[Collected data]
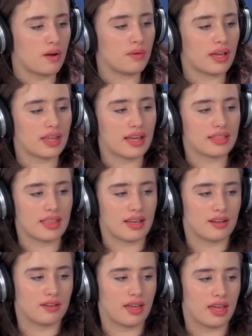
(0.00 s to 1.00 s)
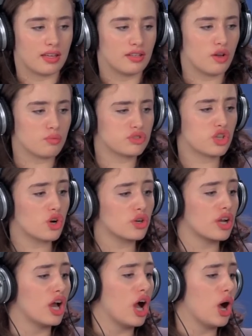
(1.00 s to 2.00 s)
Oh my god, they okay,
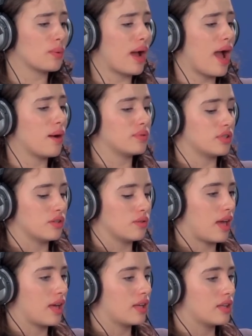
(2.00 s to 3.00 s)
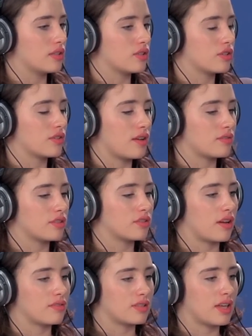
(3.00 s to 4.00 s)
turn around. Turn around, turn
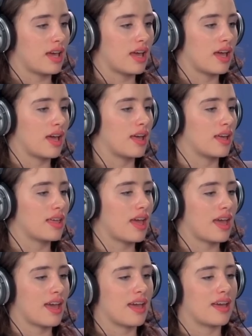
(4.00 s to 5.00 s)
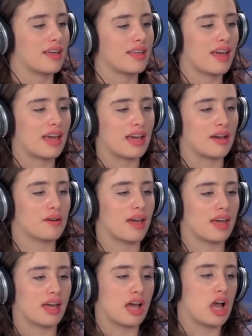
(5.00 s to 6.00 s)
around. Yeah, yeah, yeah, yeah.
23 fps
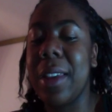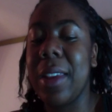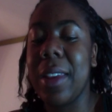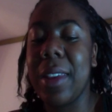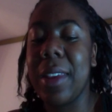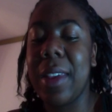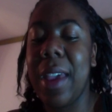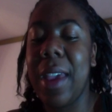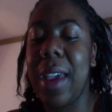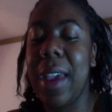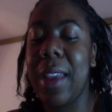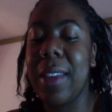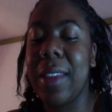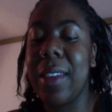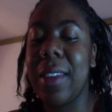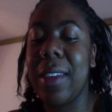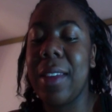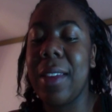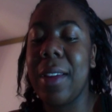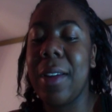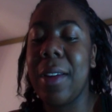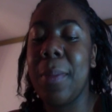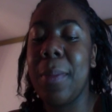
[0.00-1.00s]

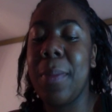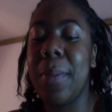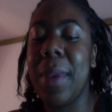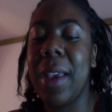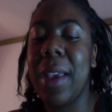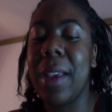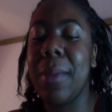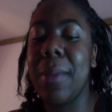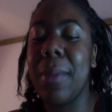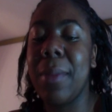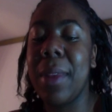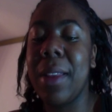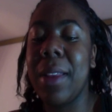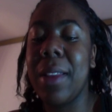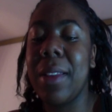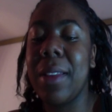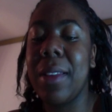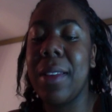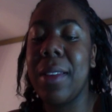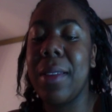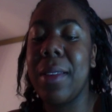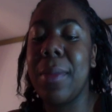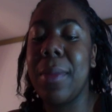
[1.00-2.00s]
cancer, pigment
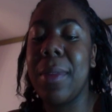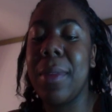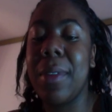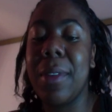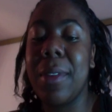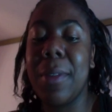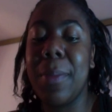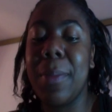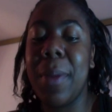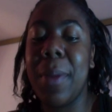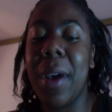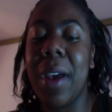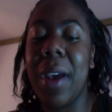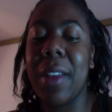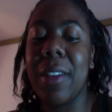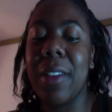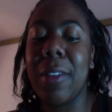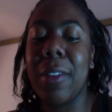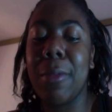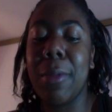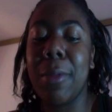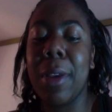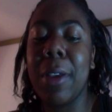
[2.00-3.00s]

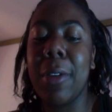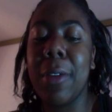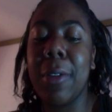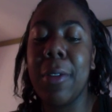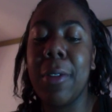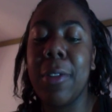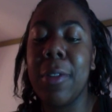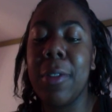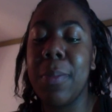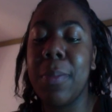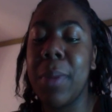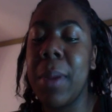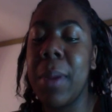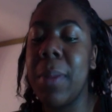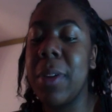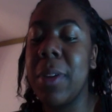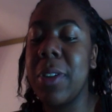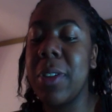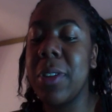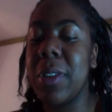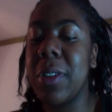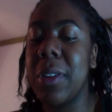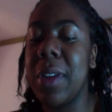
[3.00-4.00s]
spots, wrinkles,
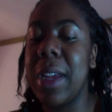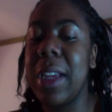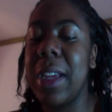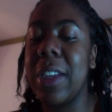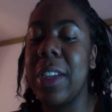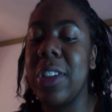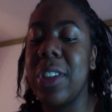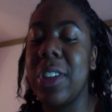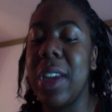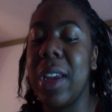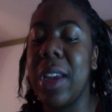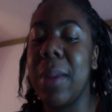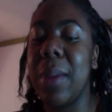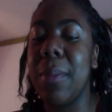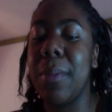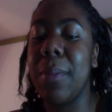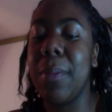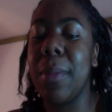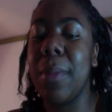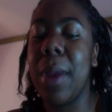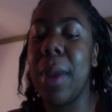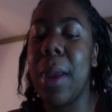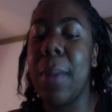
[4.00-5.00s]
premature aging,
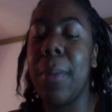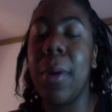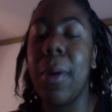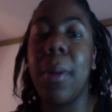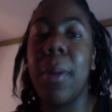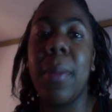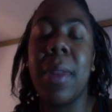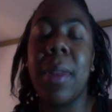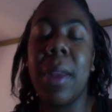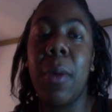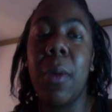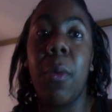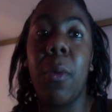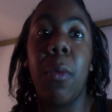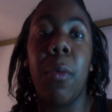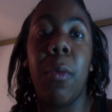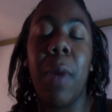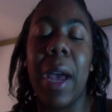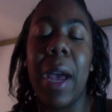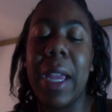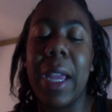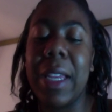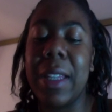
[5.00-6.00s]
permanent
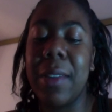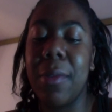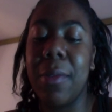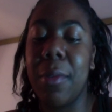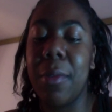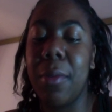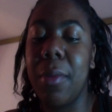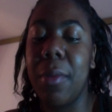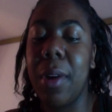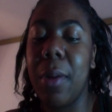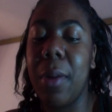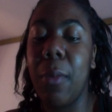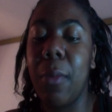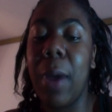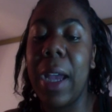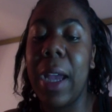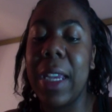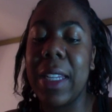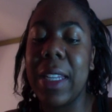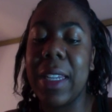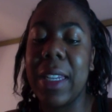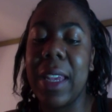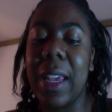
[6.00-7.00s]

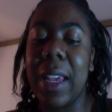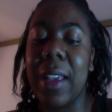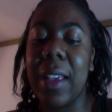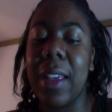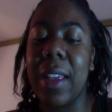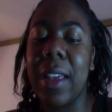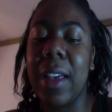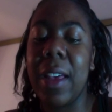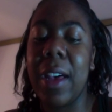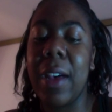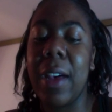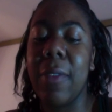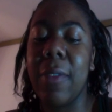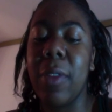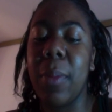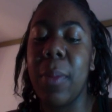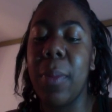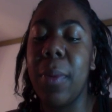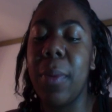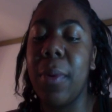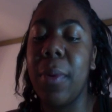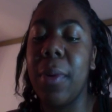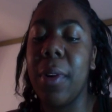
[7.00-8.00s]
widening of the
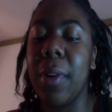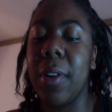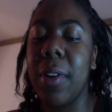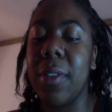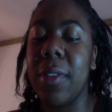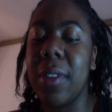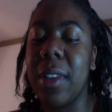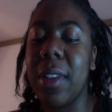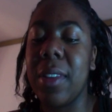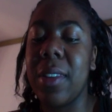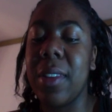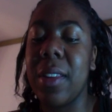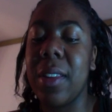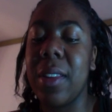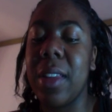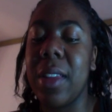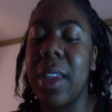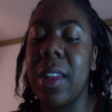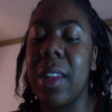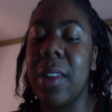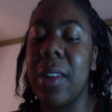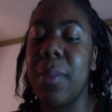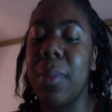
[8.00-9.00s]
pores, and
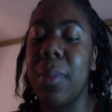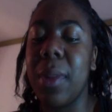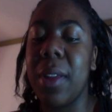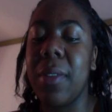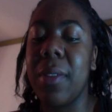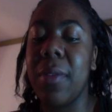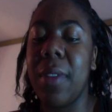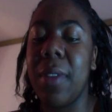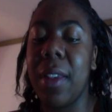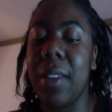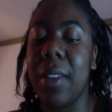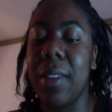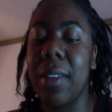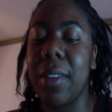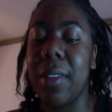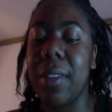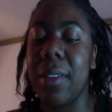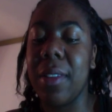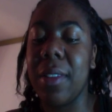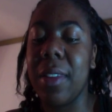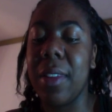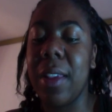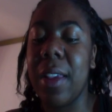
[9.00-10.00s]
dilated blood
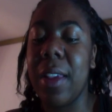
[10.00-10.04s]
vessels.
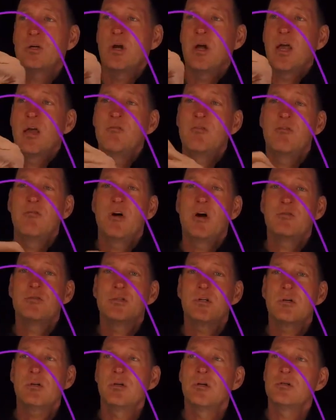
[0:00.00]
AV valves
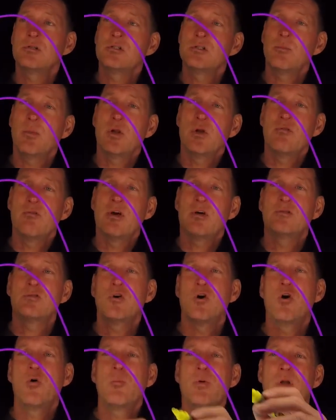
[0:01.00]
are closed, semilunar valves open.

**Exercise aim**:
Nothing but the lines from the line containing "[1.00-2.00s]" through the end of the data, both ends included, is to be reproduced, exactly as written and without the pictures.

**Worked solution**:
[1.00-2.00s]
cancer, pigment
[2.00-3.00s]

[3.00-4.00s]
spots, wrinkles,
[4.00-5.00s]
premature aging,
[5.00-6.00s]
permanent
[6.00-7.00s]

[7.00-8.00s]
widening of the
[8.00-9.00s]
pores, and
[9.00-10.00s]
dilated blood
[10.00-10.04s]
vessels.
[0:00.00]
AV valves
[0:01.00]
are closed, semilunar valves open.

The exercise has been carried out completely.